(Collection entries)
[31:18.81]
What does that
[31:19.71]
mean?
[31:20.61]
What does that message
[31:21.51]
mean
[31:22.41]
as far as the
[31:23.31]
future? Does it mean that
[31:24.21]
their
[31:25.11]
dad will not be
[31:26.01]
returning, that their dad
--
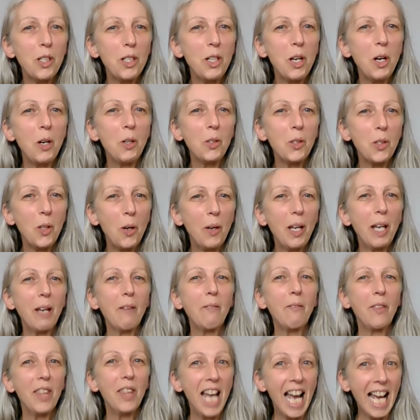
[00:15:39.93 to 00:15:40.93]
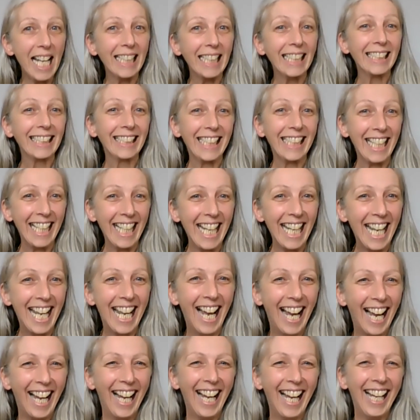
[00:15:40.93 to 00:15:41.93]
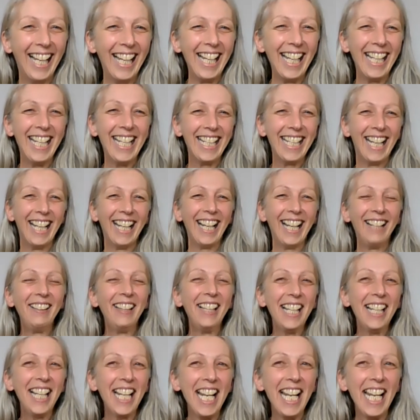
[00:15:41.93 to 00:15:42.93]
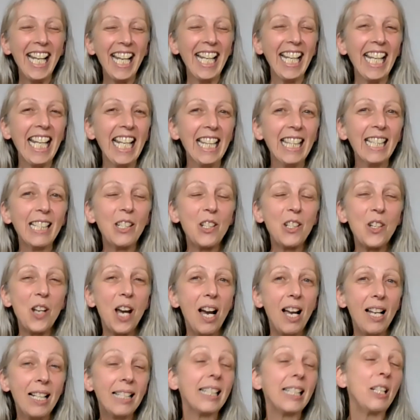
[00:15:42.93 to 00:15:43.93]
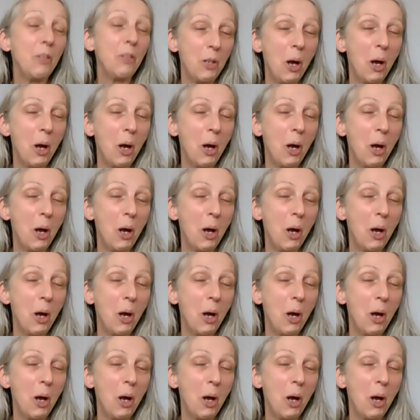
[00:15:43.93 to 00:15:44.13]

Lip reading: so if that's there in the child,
...
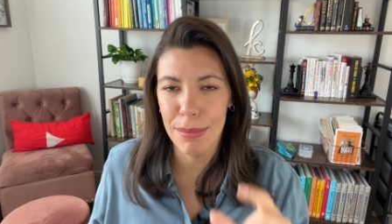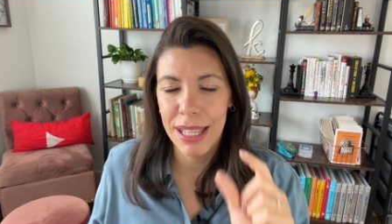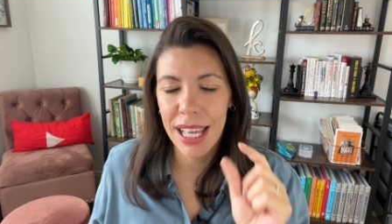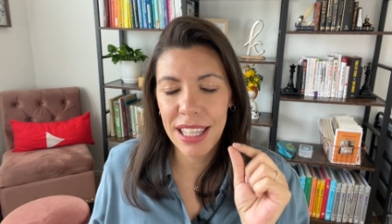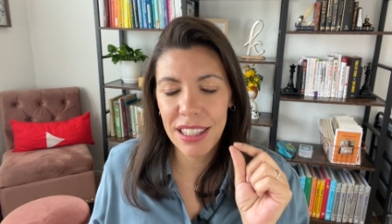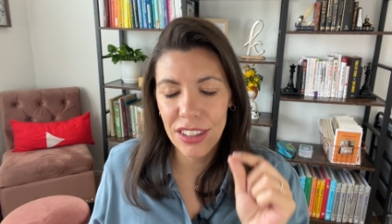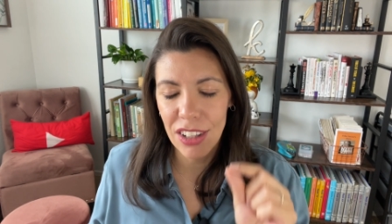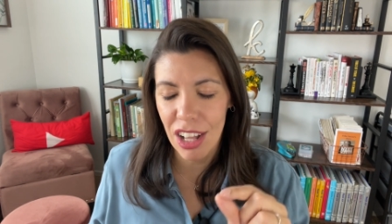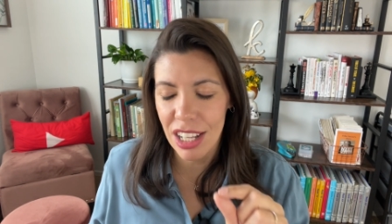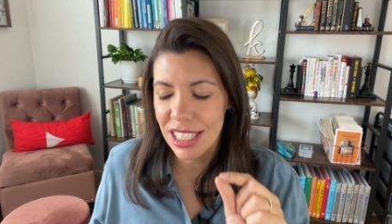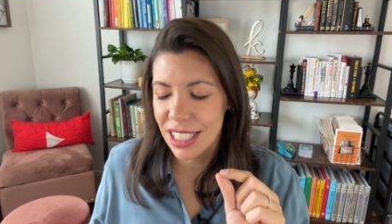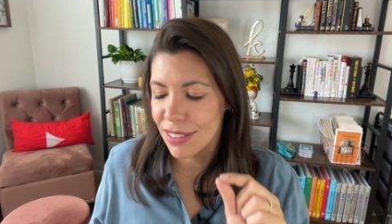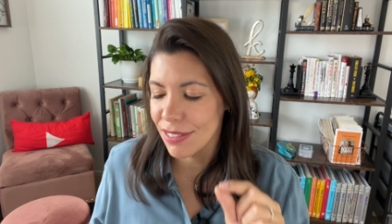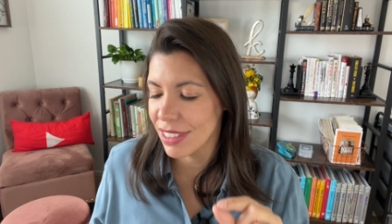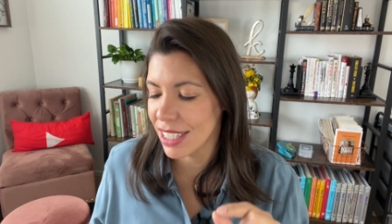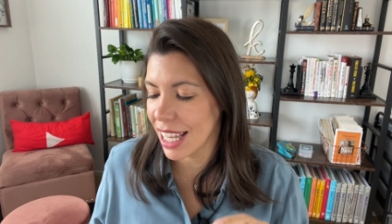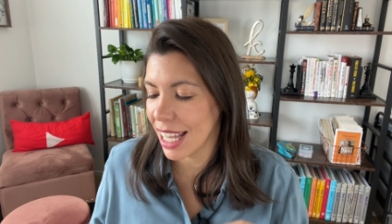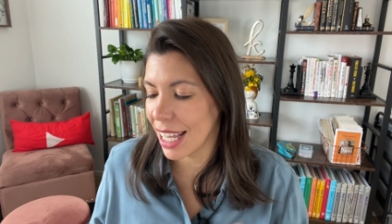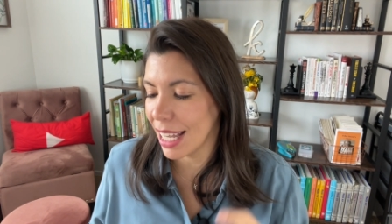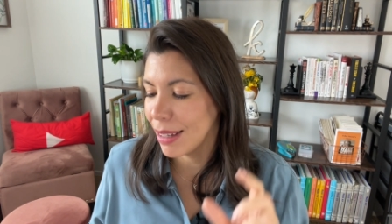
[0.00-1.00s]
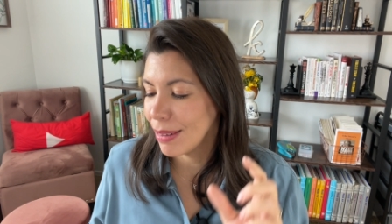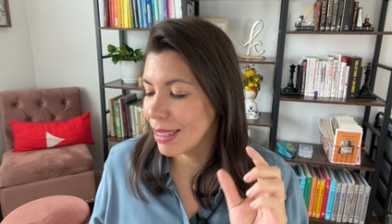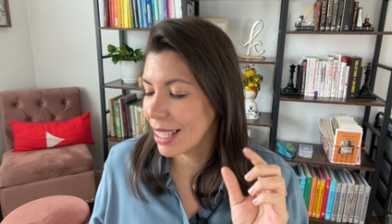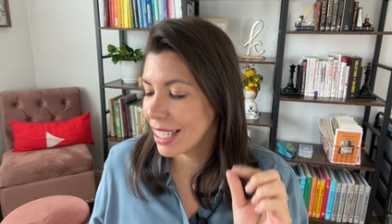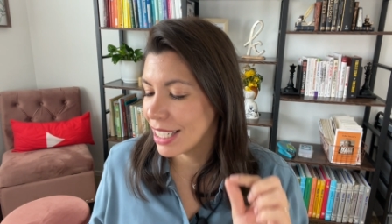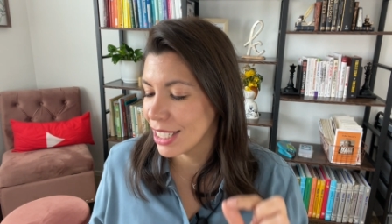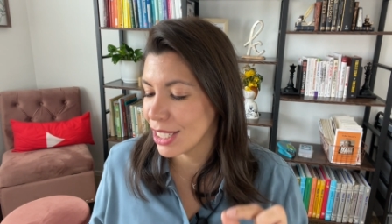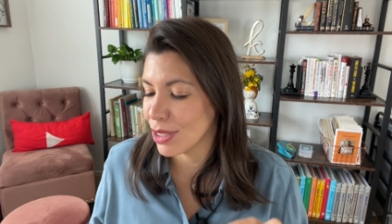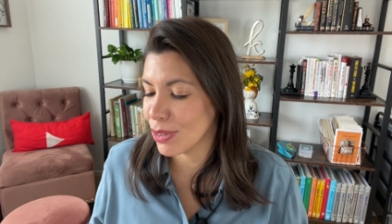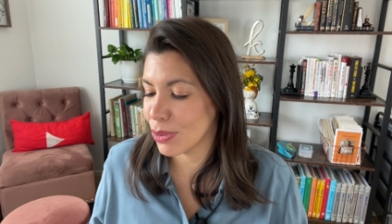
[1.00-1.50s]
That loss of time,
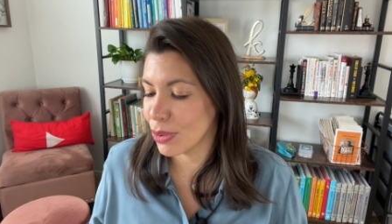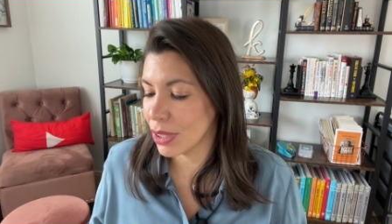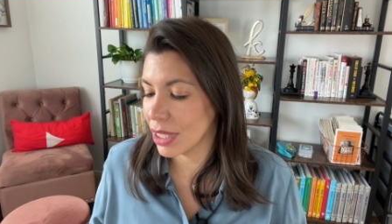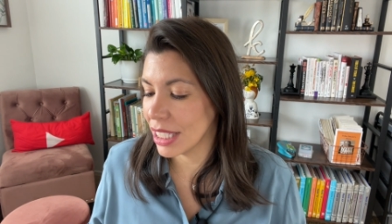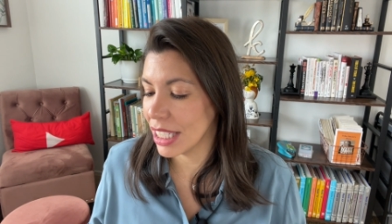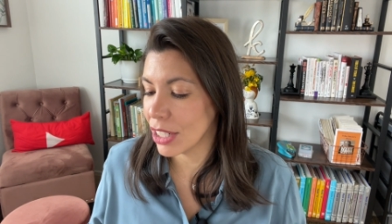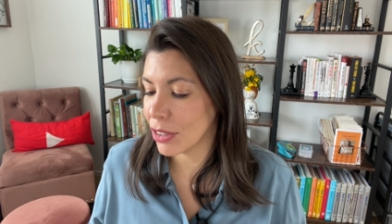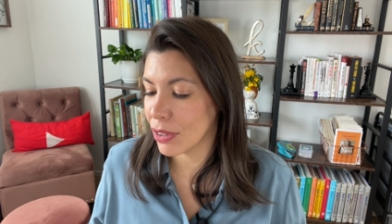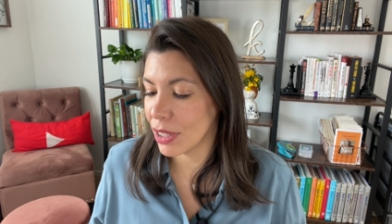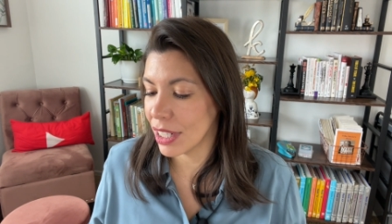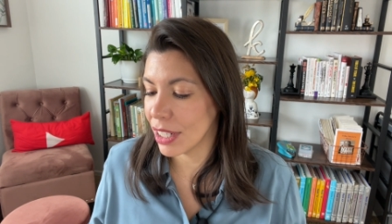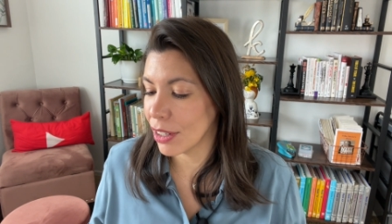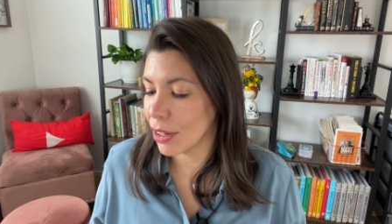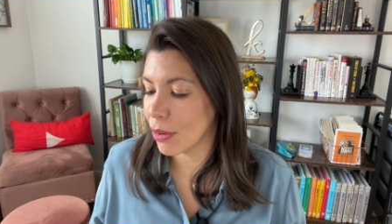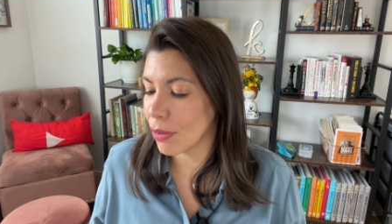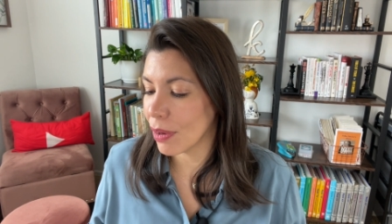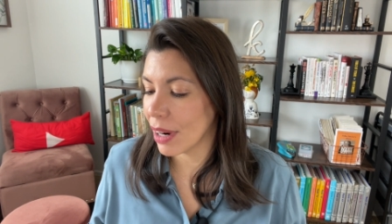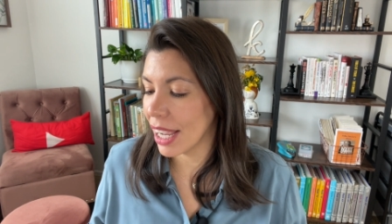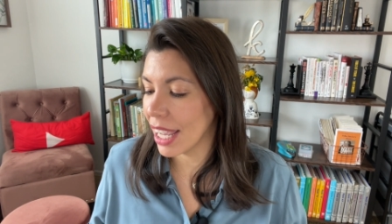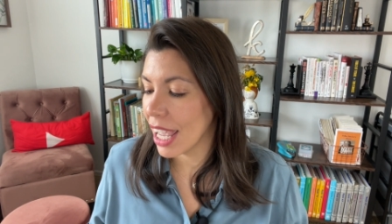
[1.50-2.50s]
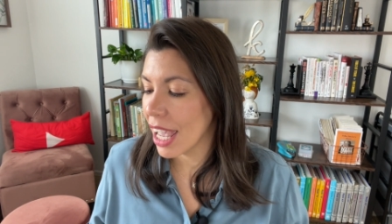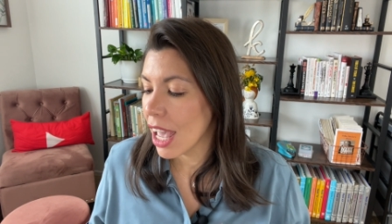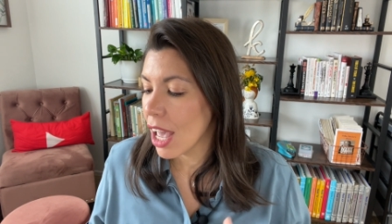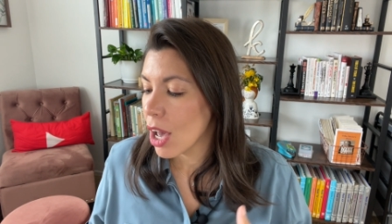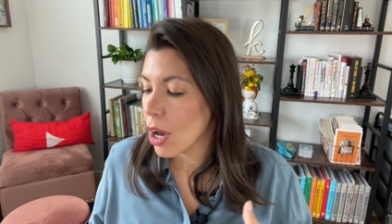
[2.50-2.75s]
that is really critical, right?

### Exercise description
For this exercise, transcribe exactly the part of the records above that opens with the line containing "[00:15:42.93 to 00:15:43.93]" and closes with the one containing "Lip reading: so". Pictures are not part of the copy.

### Answer
[00:15:42.93 to 00:15:43.93]
[00:15:43.93 to 00:15:44.13]

Lip reading: so if that's there in the child,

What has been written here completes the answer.